Grâce à l'instrumentation disponible sur la ligne de lumière PSICHE et en établissant un protocole permettant des mesures multi-techniques dans ces conditions extrêmes, des chercheurs de l'IMPMC (Sorbonne Université) et de l'ISTerre (Université Grenoble Alpes), en collaboration avec le personnel de la ligne, ont récemment réalisé des avancées significatives en mesurant pour la première fois la densité d'échantillons de Fe-C-S liquides. L'équipe a mené des expériences à l'aide d'une presse Paris-Edinburgh, un dispositif de laboratoire capable de créer des conditions de haute pression allant de 1 à 7 GPa, soit l'équivalent de 10 000 à 70 000 fois la pression atmosphérique terrestre, et des températures aussi élevées que 2 000 K, soit environ 1 725 °C. Dans cette presse, ils ont étudié une série d'échantillons à différentes teneurs en carbone et en soufre. Les analyses ont été réalisées à l'aide de techniques de diffraction et d’absorption des rayons X. Il s'agit des premières données de ce type pour des alliages ternaires Fe-S-C dans les conditions existant dans le noyau de la Lune (pression de l'ordre de 4 à 5 GPa et températures estimées entre 1600 et 1900 K). Les densités déterminées expérimentalement ont ensuite été utilisées pour construire un modèle thermodynamique décrivant la densité des alliages Fe-C-S liquides en fonction de la pression, de la température et de la teneur en éléments légers (C et S).

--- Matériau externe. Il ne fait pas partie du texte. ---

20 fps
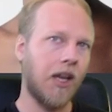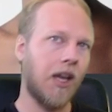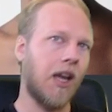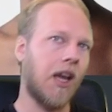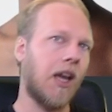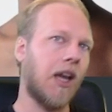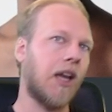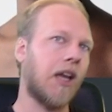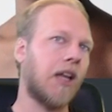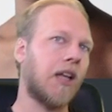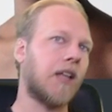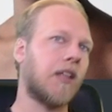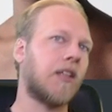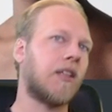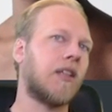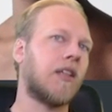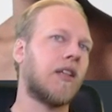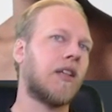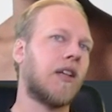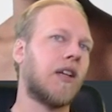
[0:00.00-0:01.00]
And
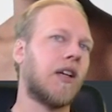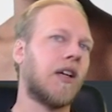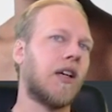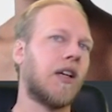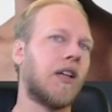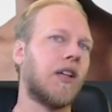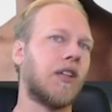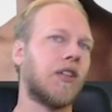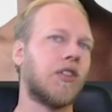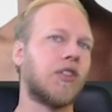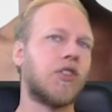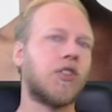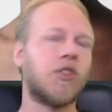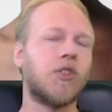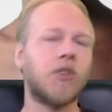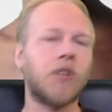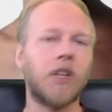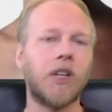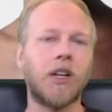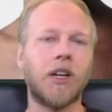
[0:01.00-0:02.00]
it'll
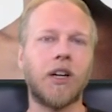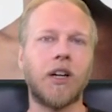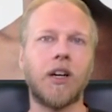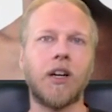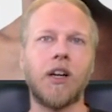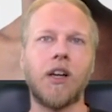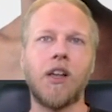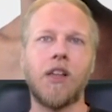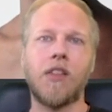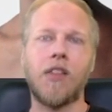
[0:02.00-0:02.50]
trigger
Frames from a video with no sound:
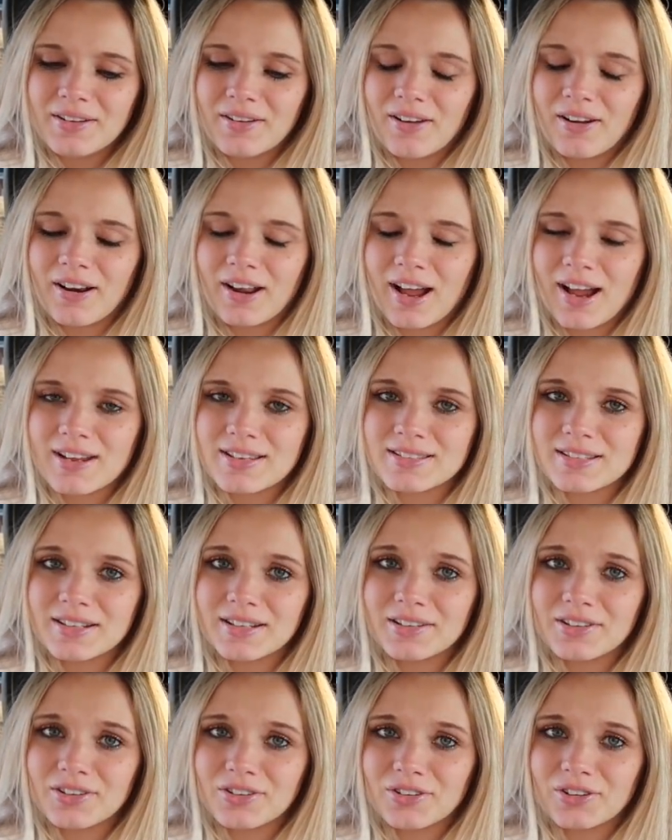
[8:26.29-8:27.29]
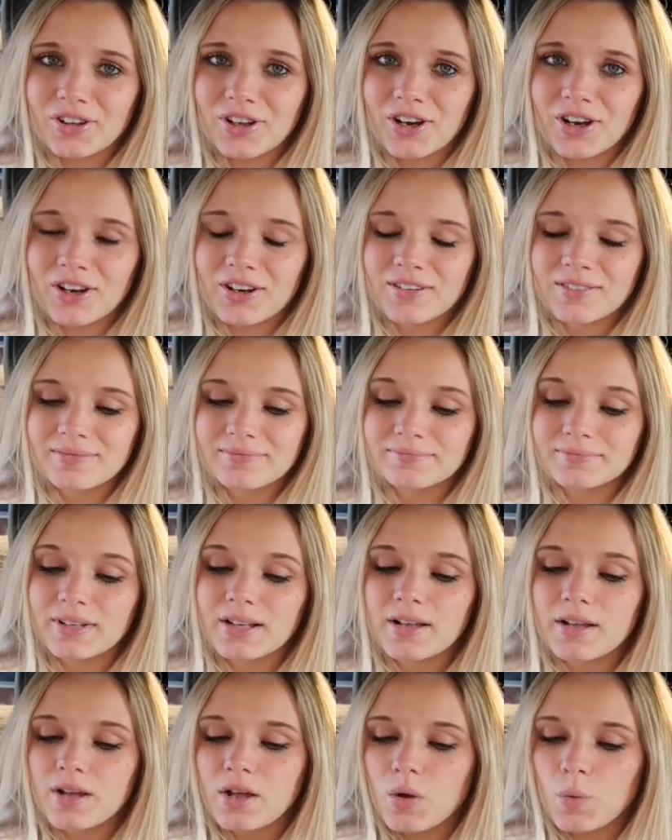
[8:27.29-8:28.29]
on accident earlier.
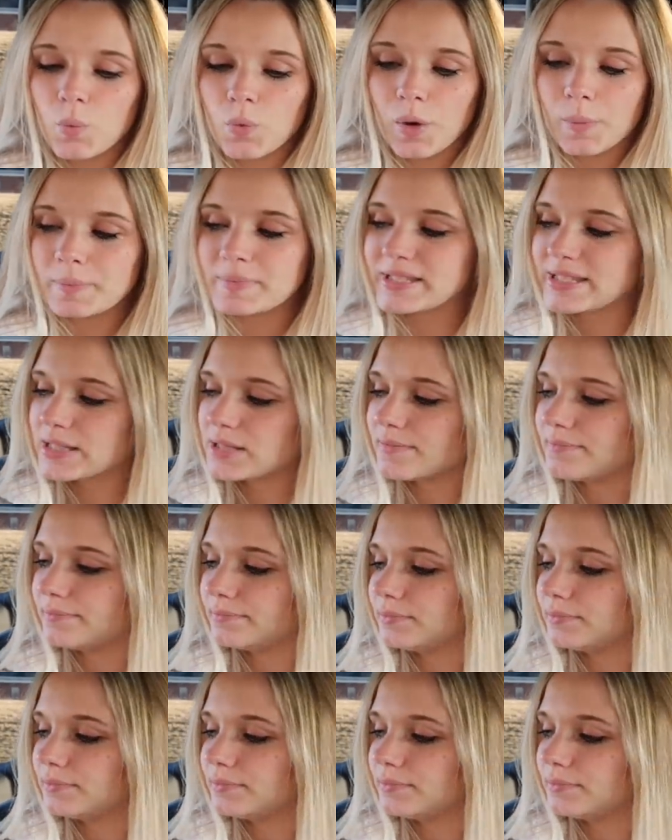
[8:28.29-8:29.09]
Whoops.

Ce nouveau modèle de densité a des implications significatives pour la compréhension des propriétés et du comportement des liquides Fe-C-S, fournissant de nouvelles informations sur la composition du noyau de la Lune. En se référant à trois des plus récents modèles de la densité de la Lune - dérivés de données sismiques, électromagnétiques, géodésiques et géochimiques, proposant des noyaux partiellement ou totalement fondus - ce nouveau modèle thermodynamique permet de déduire les teneurs potentielles en carbone et en soufre dans le noyau. Cependant, en raison de divergences relativement importantes entre les trois modèles lunaires, les teneurs en soufre et en carbone varient considérablement d'un modèle à l'autre. La mission Farside Seismic Suite (FSS) de la NASA livrera en 2025 deux des sismomètres les plus sensibles jamais construits, prêts à être déployés dans le cratère Schrödinger, sur la face cachée de la Lune. Les observations géophysiques à venir nous permettront de mieux contraindre la densité du noyau lunaire, qui à son tour, et grâce au modèle thermodynamique développé ici, sera corrélé avec une composition plus étroitement contrainte.